Extrapolating material amounts is a moving target. While they can specify the length and stationing, exact amounts of materials will vary per geography and whether they need to go all the way around the dike. The purpose of the project is to protect life and property and as work progresses, risks decrease, so once enough of the work is done, all of the planned work may not need to be completed.

Physical work began in 2005, Rogalski said, and the cutoff wall in 2007.

“We’re working first where the risk is highest.”

Because the land on the southern side of the lake is near sea level, the threat of breach is greatest in the southeast quadrant.

In the first phase of construction, Reach 1, Jacksonville District is currently rehabilitating the dike’s most vulnerable section, the 22-mi. (35 km) section along the southeast shore of the lake between Port Mayaca and Belle Glade. Rogalski anticipated work on this section to be completed in 2013, at which time work will move to the south portion.

The second phase includes Reaches 2 and 3, followed by Reach 7. The estimated completion date for the entire rehabilitation project is 2023-2024.

Funding comes from the federal dam safety program’s flood damage reduction business line through the Corps. The 2007 estimated cost is $856 million, which is almost three times the estimated cost of the 2000 design. Some of the increase can be attributed to rising costs of materials and labor, but the higher figure also is related to the redundant features — the cutoff wall and seepage berm — that provide additional defense against piping and improve reliability.

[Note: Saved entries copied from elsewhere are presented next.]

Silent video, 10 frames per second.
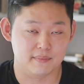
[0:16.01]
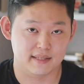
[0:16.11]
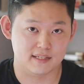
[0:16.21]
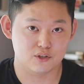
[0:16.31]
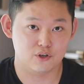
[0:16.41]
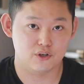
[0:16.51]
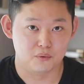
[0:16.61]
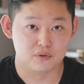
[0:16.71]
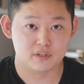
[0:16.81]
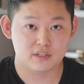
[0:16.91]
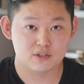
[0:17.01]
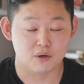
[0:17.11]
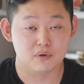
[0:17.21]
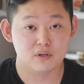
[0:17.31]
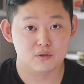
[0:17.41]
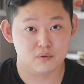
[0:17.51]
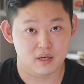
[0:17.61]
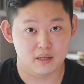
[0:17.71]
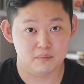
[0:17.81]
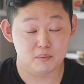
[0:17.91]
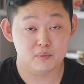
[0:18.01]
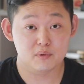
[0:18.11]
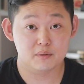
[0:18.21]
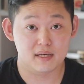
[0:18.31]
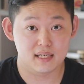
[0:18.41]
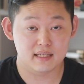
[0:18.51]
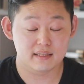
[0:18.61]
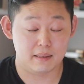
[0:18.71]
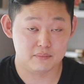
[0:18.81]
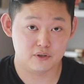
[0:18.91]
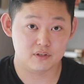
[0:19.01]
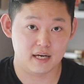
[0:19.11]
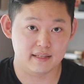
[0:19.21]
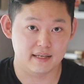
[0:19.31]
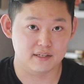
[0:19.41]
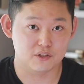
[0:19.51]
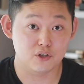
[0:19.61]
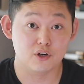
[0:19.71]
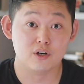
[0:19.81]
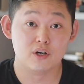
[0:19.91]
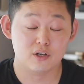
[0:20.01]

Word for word: 많아서 오늘은 저번에 소개한 퍼퓸드 말리 남성 라인에 이어서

The Corps awarded multiple “task order” contracts in 2008 for cutoff wall construction to Bauer Foundation Corporation of Odessa, Fla., Hayward Baker Inc., based in Odenton, Md., and Treviicos South Inc., of Boston. To date, 15 mi. (24 km) of cutoff wall in the 22-mi. “Reach 1” section are now under construction or have been completed, totaling more than $145 million in cutoff wall contracts.

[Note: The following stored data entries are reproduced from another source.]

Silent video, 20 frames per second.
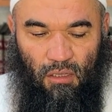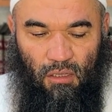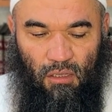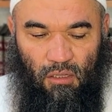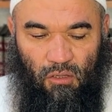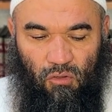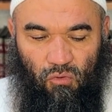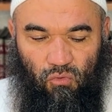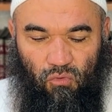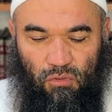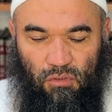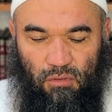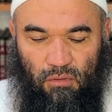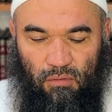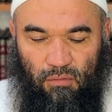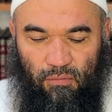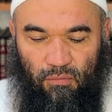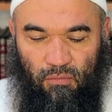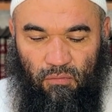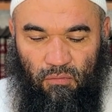И
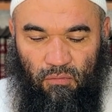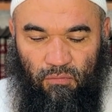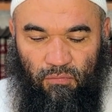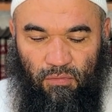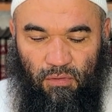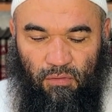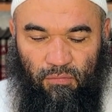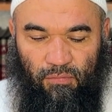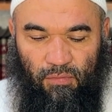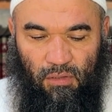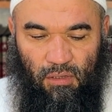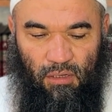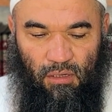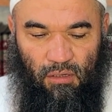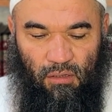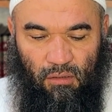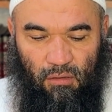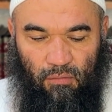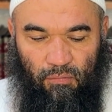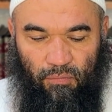люди э,
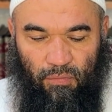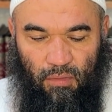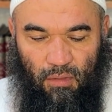филярак.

Bauer won a $40 million contract for a second task order in May — the fifth order under a single contract for placement of the partial cutoff wall. The Corps will award two more task orders for another 7 mi. (11 km) of cutoff wall in 2010.

Made of a slurry mix of concrete, the 27 to 30 in. (68 to 76 cm)-wide partially penetrating cutoff wall is being installed at the crest of the dike, Rogalski explained, and extends 50 to 80 ft. (15 to 24 m) deep through the foundation to a depth of 5 ft. (1.5 m) into the limestone. It serves as a barrier so water doesn’t seep.

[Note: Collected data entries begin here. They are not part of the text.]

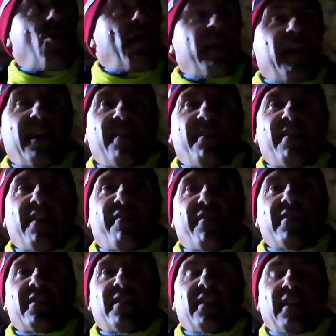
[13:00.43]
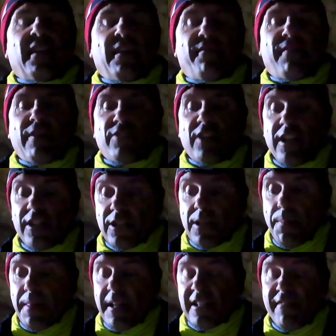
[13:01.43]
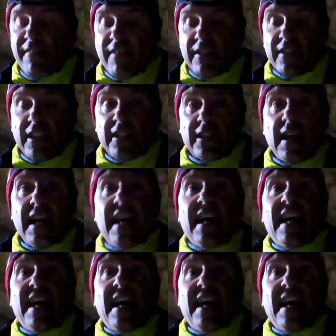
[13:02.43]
cova de, Francés, de San Francés.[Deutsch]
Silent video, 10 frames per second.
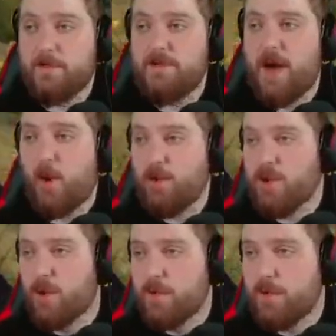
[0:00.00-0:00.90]
Die hauen den
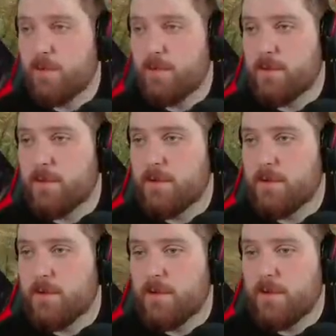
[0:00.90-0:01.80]
Hund um
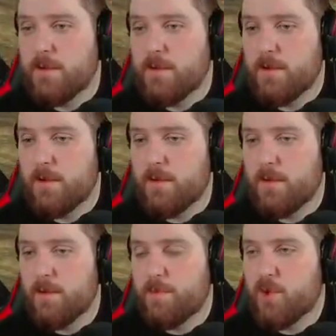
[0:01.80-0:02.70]

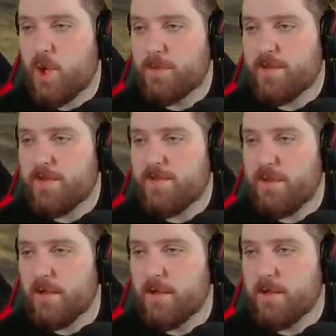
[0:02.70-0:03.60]
und bekommen seine
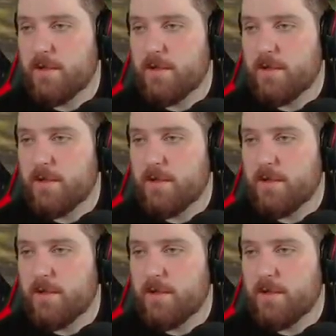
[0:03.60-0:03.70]
Seele.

“It stops internal erosion,” Rogalski explained.

The height of the wall will be enough to provide protection to a lake elevation of 26 ft. (7.9 m).

Cutoff walls have been done in other parts of the world, but Rogalski believed this is the first time one has been constructed in the United States. The unique project is not without challenges, due to the magnitude of the project and the requirement that regular maintenance, such as mowing, continues during the rehabilitation.

“The dike needs to operate,” Regalado stated.

Because it’s such an unusual project, the HHD is drawing a lot of attention.

“So many people want to come see it and tour,” Regalado marveled, adding that a significant number of interested visitors have come from the Netherlands. Access is limited for safety reasons, but an on-site office is helping coordinate public interest and outreach.

The wall offers no support; instead, it acts as a barrier or seal to cut off internal erosion, working with the relief trench and wells to uplift and stop pressure on the earthen structure.

“The berm and wells extend the flow pattern of seepage, relieve pressure and bring water to the surface and let it out,” Rogalski explained.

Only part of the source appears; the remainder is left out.